PHONICS: A literacy-teaching
method that trains learners to use certain regularities and signals
in the English spelling system to help them DECODE words in reading (to decode
a word is to match the letters in the word to sounds in the language, thereby
recognizing which word the letters spell). Phonics was developed in the 19th
century; it has gone in and out of fashion in schools. It is currently experiencing
a resurgence of interest; it is being combined with current knowledge about
children's learning processes and included in language arts materials nationwide.
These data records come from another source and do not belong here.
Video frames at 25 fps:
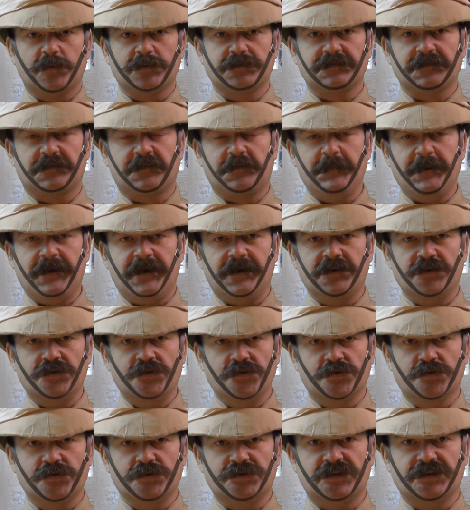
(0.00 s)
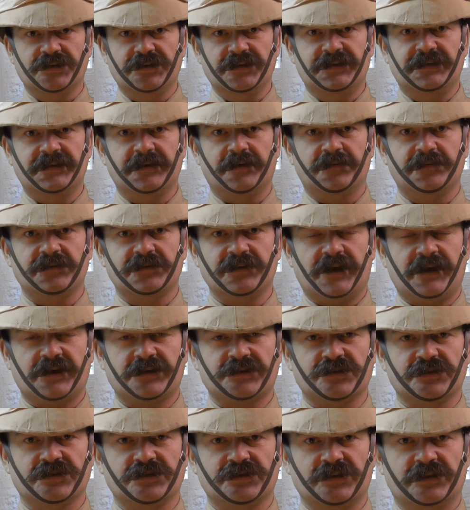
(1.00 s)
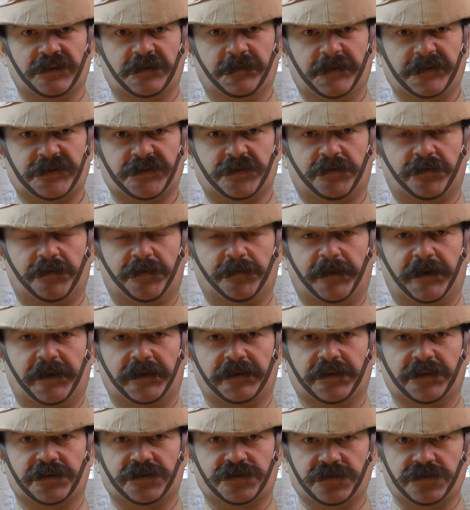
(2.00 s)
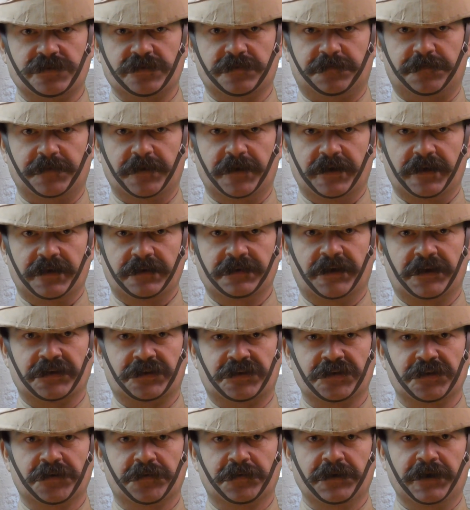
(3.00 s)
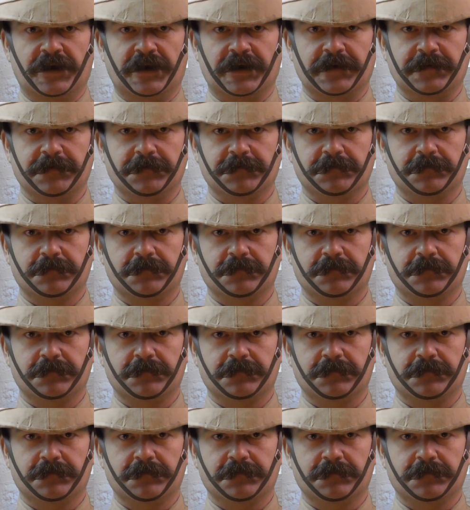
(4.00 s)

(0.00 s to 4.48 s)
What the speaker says: words of command used to detail these actions in the musketry regulations of 1909,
Phonics is often contrasted with the approach known as 'whole language', but
'whole language' is hard to define. Phonics does include some holistic teaching
strategies (see the discussion of phonograms below). Many modern literacy-training
packages (including those approved by the state for use in California public
schools) integrate phonics instruction with the plentiful reading and writing
activities that whole-language approaches favor.
Letters are used to represent sounds in
phonology, spelling, and phonics instruction (a letter is a printed or written
character that represents a speech sound). However, each of these uses letters
differently. The same letter may have a different value in a book on phonetics
vs. a phonics book vs. the way it is used in English spelling. For instance,
the vowel sound of the word seat is called 'long e' in phonics; it
is spelled with /i/ in phonetics/phonology, and English spelling has a variety
of ways of representing this sound: me, see, seat, receive, machine, people.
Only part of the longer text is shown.